Colpo alla Bcc, rito abbreviato per 3 imputati

21 Giugno 2020

Atessa. L’assalto alla sede di Piazzano fruttò 40mila euro. Processo ordinario per il quarto arrestato

ATESSA. Saranno giudicati con il rito abbreviato tre dei quattro arrestati per la rapina alla filiale Bcc di Piazzano di Atessa. La Procura aveva chiesto il giudizio immediato per i cugini Mirko ed Emanuele Aspergo, 39 e 38 anni, della provincia di Roma, e Silvana Calia, 33 anni, di Atessa, considerata la basista della banda. Ma gli imputati hanno presentato richiesta per il rito alternativo.

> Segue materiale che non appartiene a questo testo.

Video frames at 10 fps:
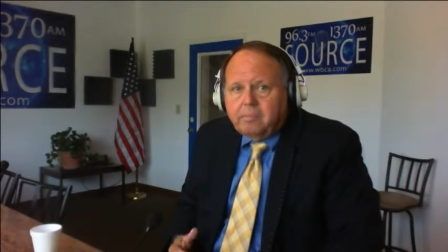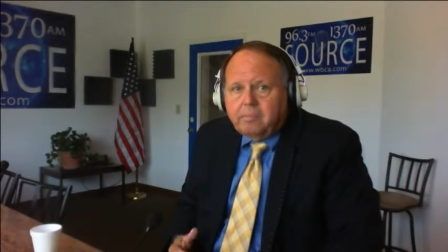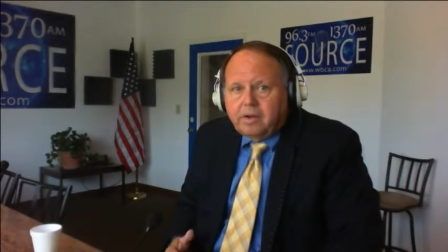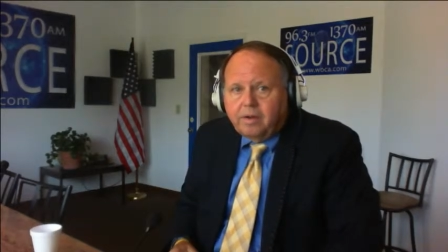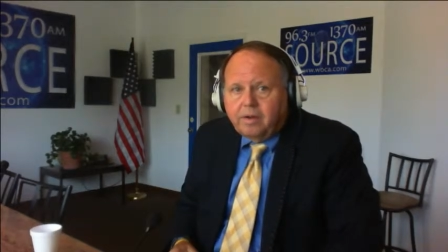
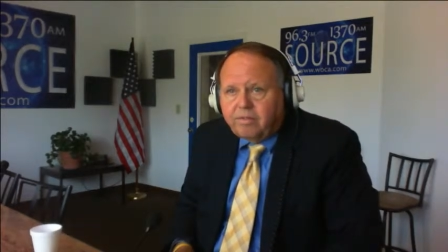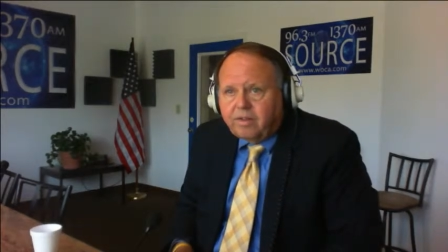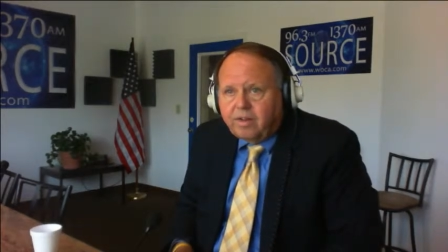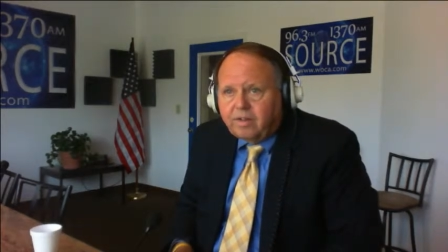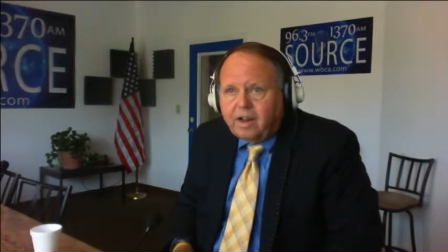because
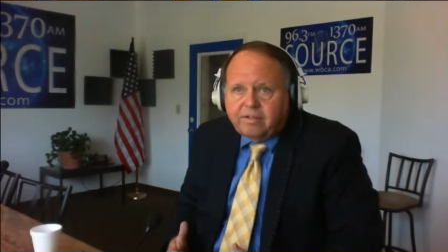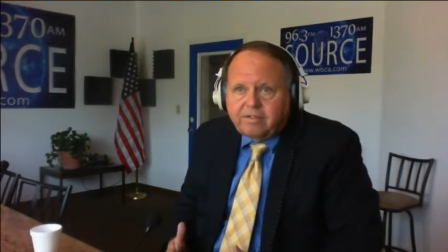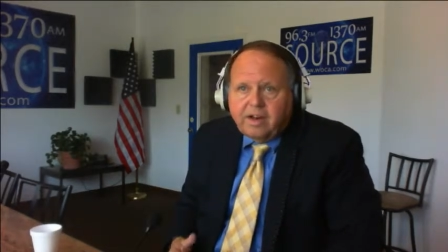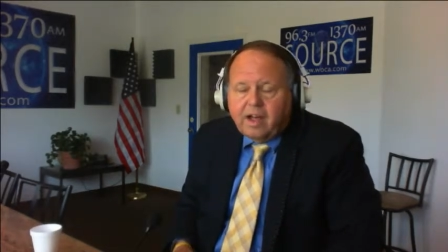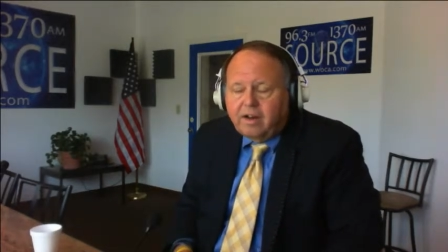in the
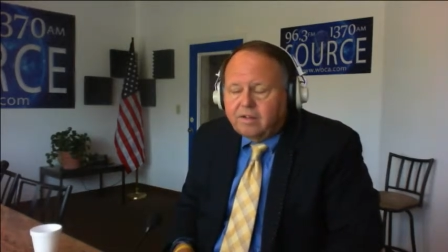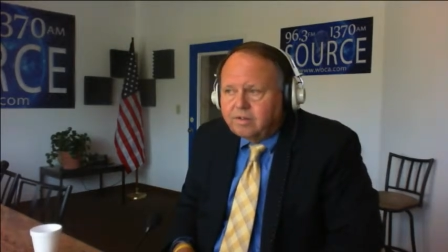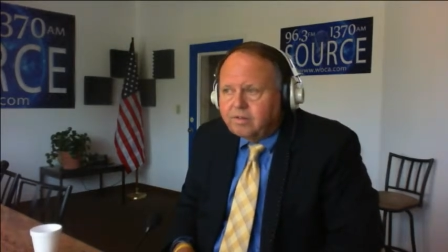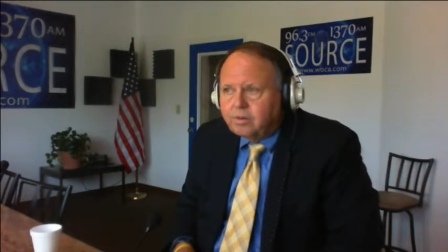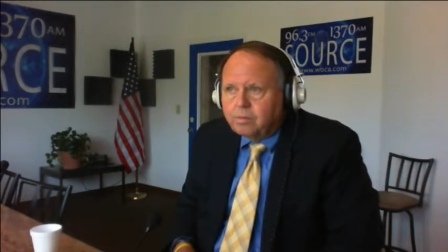last
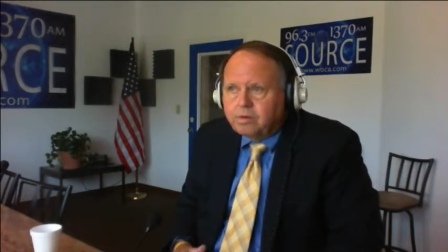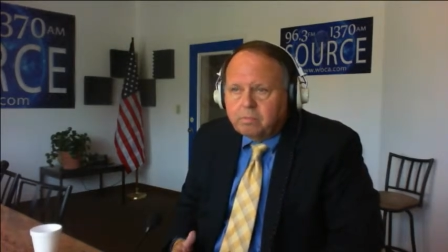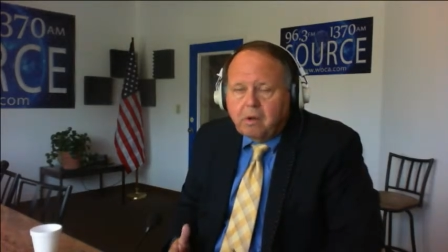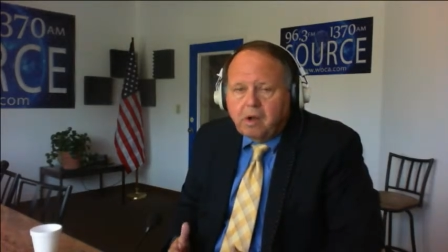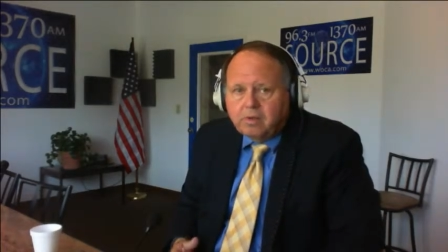analysis, you're
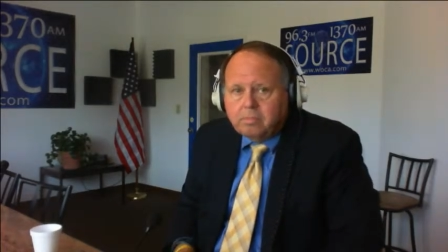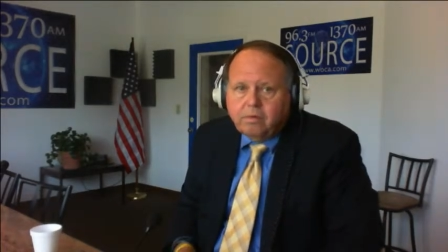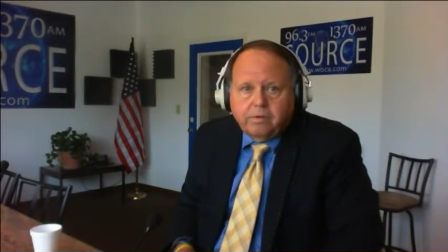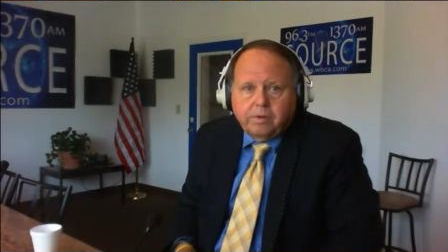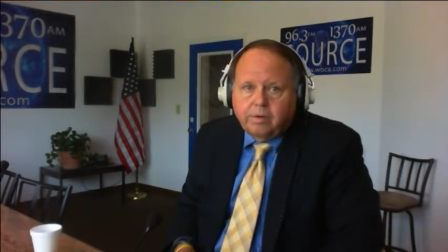
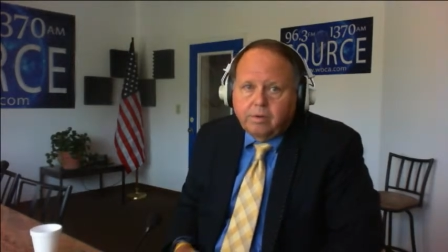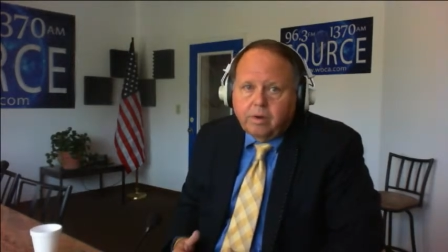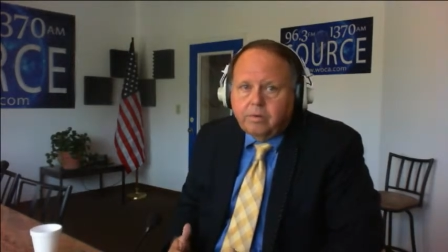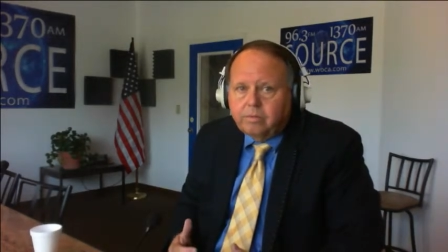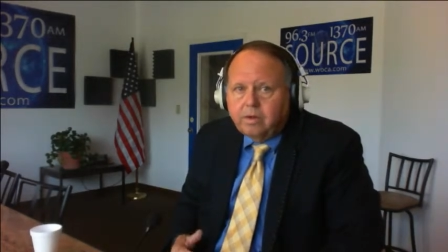responsible for your
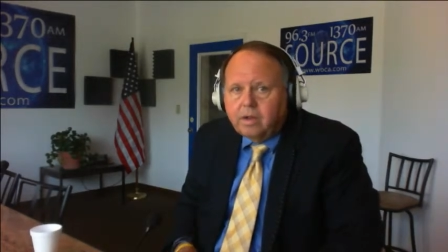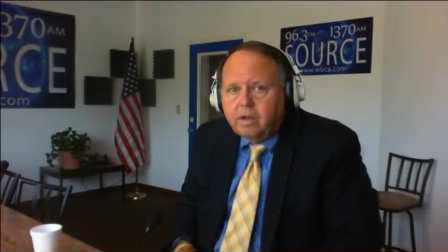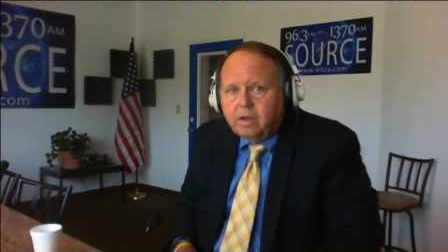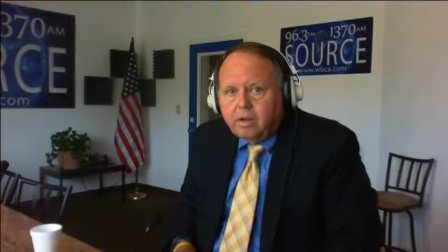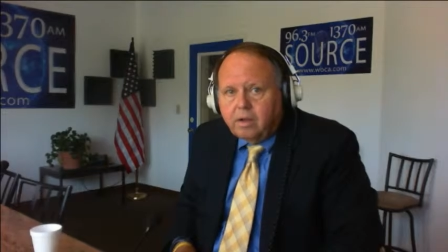own
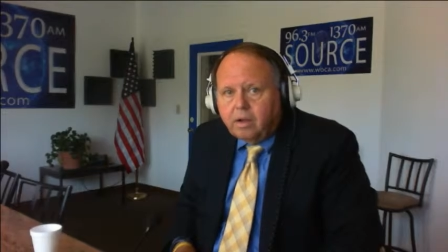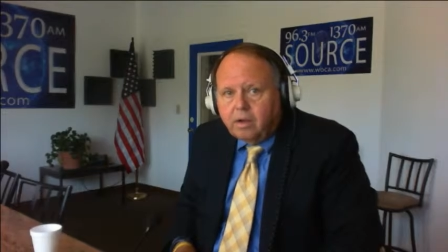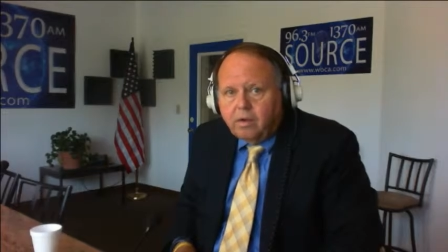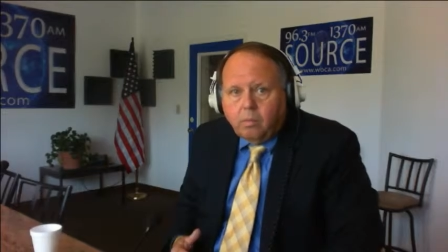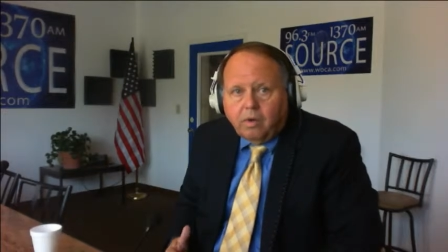uh,
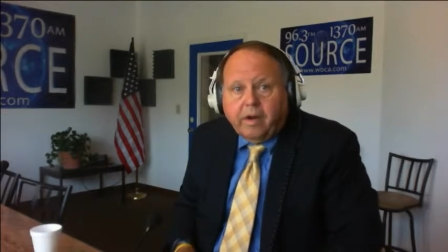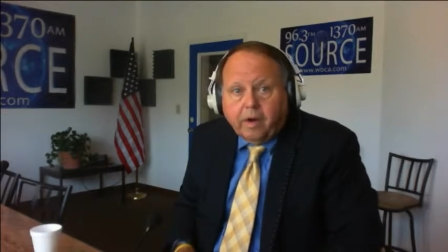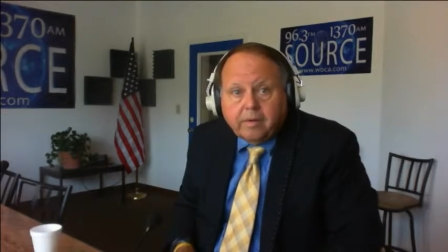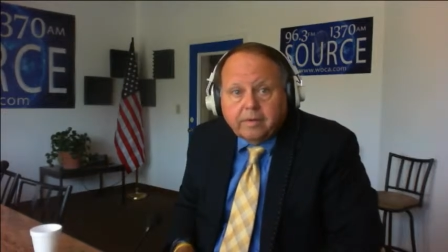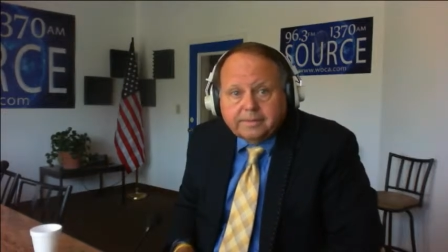
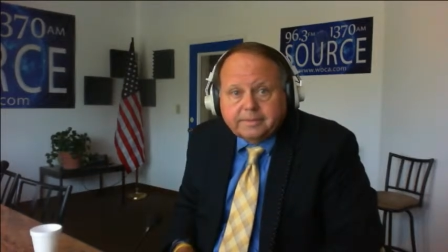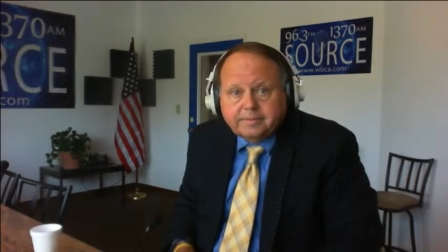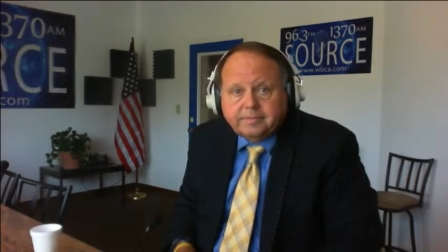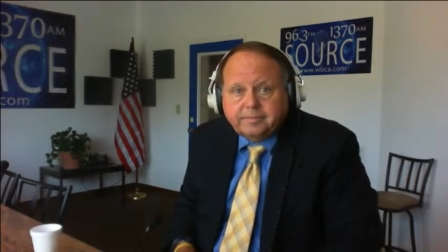welfare. Oh,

Il quarto arrestato, Luciano Martelli, 76 anni, ha scelto invece il procedimento ordinario.
Nell’udienza tenuta nei giorni scorsi nel tribunale di Lanciano, il gip Riccardo Audino ha accolto le richieste. Solo nel caso della Calia, assistita dall’avvocato Antonella Marchetti, è stato accordato il rito abbreviato condizionato alla produzione di alcuni documenti, ad esempio mappe che ricostruiscono il percorso fatto dai rapinatori dopo il colpo in banca, con le quali la difesa proverà a dimostrare l’estraneità della presunta basista alla rapina. La donna, che era finita agli arresti domiciliari, nel frattempo è tornata in libertà.
Giudizio abbreviato secco, invece, per Mirko ed Emanuele Aspergo, difesi dall’avvocato Umberto Sanzari del foro di Roma. Il primo, che era detenuto a Rebibbia, è stato trasferito nel carcere di Villa Stanazzo. Emanuele Aspergo è ai domiciliari.

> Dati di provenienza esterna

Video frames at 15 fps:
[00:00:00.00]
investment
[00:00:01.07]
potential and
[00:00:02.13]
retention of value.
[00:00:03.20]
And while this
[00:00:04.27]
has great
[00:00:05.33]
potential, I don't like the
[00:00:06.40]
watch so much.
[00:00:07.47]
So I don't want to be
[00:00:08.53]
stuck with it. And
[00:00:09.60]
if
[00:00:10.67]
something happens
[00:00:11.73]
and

I quattro sono accusati di avere messo a segno un colpo da oltre 40mila euro alla Bcc Sangro-Teatina il 24 ottobre del 2018. Secondo le indagini condotte dai carabinieri di Atessa, i tre uomini arrivarono in trasferta da Roma per fare la rapina, aiutati dalla basista che aveva un parente detenuto nello stesso braccio del carcere di Rebibbia dove era rinchiuso Mirko Aspergo. L’uomo usufruiva di permessi premio per svolgere attività sportiva. È durante uno di questi che scattò il colpo. La sera prima i tre rubarono l’auto a un pensionato di Atessa, una Fiat Uno usata poi per la rapina in pieno giorno. Sotto la minaccia dei taglierini, due rapinatori tennero in ostaggio tre clienti della banca, tre cassieri e il sostituto del direttore. Dopo il colpo abbandonarono la Fiat Uno per fuggire a bordo di due veicoli “puliti”. Dalle immagini delle telecamere di videosorveglianza i carabinieri risalirono alle auto; l’analisi dei tabulati telefonici, le osservazioni e i pedinamenti completarono il quadro indiziario. I quattro vennero arrestati dieci mesi dopo il colpo, nell’agosto 2019. Il bottino, di oltre 40mila euro, non è stato recuperato, ma nessuno si è costituito parte civile al processo. Udienza il 24 novembre per la discussione.